34 BC in various calendars
- Gregorian calendar: 34 BC XXXIV BC
- Ab urbe condita: 720
- Ancient Egypt era: XXXIII dynasty, 290
- - Pharaoh: Cleopatra VII, 18
- Ancient Greek Olympiad (summer): 186th Olympiad, year 3
- Assyrian calendar: 4717
- Balinese saka calendar: N/A
- Bengali calendar: −627 – −626
- Berber calendar: 917
- Buddhist calendar: 511
- Burmese calendar: −671
- Byzantine calendar: 5475–5476
- Chinese calendar: 丙戌年 (Fire Dog) 2664 or 2457 — to — 丁亥年 (Fire Pig) 2665 or 2458
- Coptic calendar: −317 – −316
- Discordian calendar: 1133
- Ethiopian calendar: −41 – −40
- Hebrew calendar: 3727–3728
- - Vikram Samvat: 23–24
- - Shaka Samvat: N/A
- - Kali Yuga: 3067–3068
- Holocene calendar: 9967
- Iranian calendar: 655 BP – 654 BP
- Islamic calendar: 675 BH – 674 BH
- Javanese calendar: N/A
- Julian calendar: 34 BC XXXIV BC
- Korean calendar: 2300
- Minguo calendar: 1945 before ROC 民前1945年
- Nanakshahi calendar: −1501
- Seleucid era: 278/279 AG
- Thai solar calendar: 509–510
- Tibetan calendar: མེ་ཕོ་ཁྱི་ལོ་ (male Fire-Dog) 93 or −288 or −1060 — to — མེ་མོ་ཕག་ལོ་ (female Fire-Boar) 94 or −287 or −1059

= 34 BC =

Year 34 BC was either a common year starting on Friday, Saturday or Sunday or a leap year starting on Friday or Saturday of the Julian calendar (the sources differ, see leap year error for further information) and a common year starting on Friday of the Proleptic Julian calendar.
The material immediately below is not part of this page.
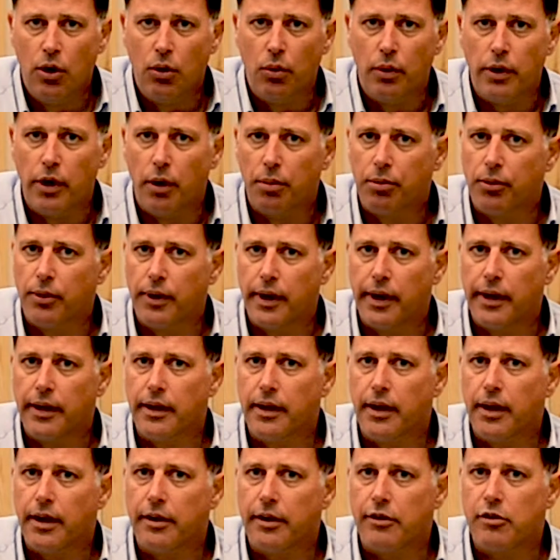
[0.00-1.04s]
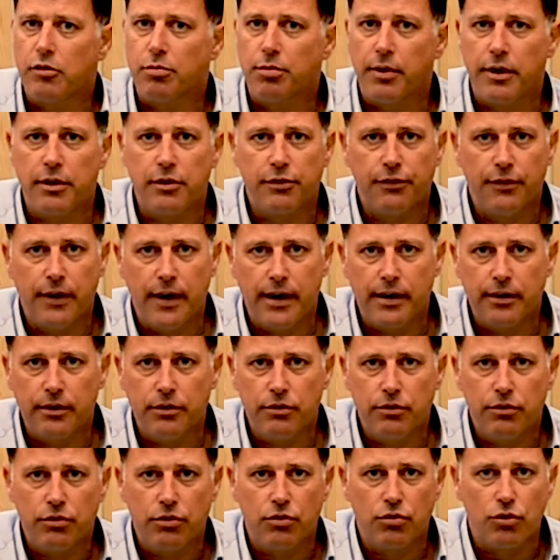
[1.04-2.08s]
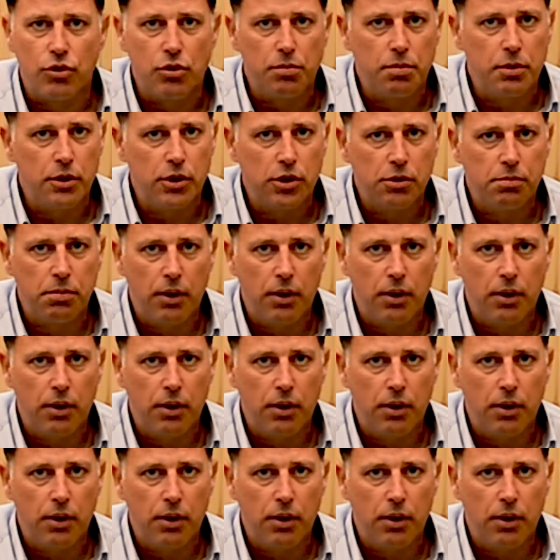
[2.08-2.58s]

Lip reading: We operate express vans, groupage,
At the time, it was known as the Year of the Consulship of Antonius and Libo (or, less frequently, year 720 Ab urbe condita). The denomination 34 BC for this year has been used since the early medieval period, when the Anno Domini calendar era became the prevalent method in Europe for naming years.

== Events ==

=== By place ===

==== Roman Republic ====
- Gaius Julius Caesar Octavian pacifies Dalmatia and Pannonia forming the province of Illyricum, while Antony regains Armenia from Parthia. Octavian reduces the outposts defending the Liburnian town of Promona, sets up siege works and forces its surrender.
- Mark Antony becomes Roman Consul for the second time. His partner is Lucius Scribonius Libo. The latter is replaced with Aemilius Lepidus Paullus during the year.
- Antony advances into Armenia with an expeditionary force (16 legions) and marches to the capital Artaxata. He arrests king Artavasdes II and takes him to Alexandria.
- Autumn - The Donations of Alexandria: Antony distributes the eastern kingdoms as a gift to the children of Cleopatra; he declares Caesarion, Caesar's illegitimate son, as co-ruler of Egypt and Cyprus. Alexander Helios receives Armenia and Media; to Cleopatra Selene II he gives the kingdoms of Cyrenaica and Libya. His youngest son Ptolemy Philadelphus receives the Egyptian possessions in Phoenicia, Syria and Cilicia. Antony establishes Cleopatra as a Hellenistic monarch at Alexandria and gives her the title of "Queen of Kings".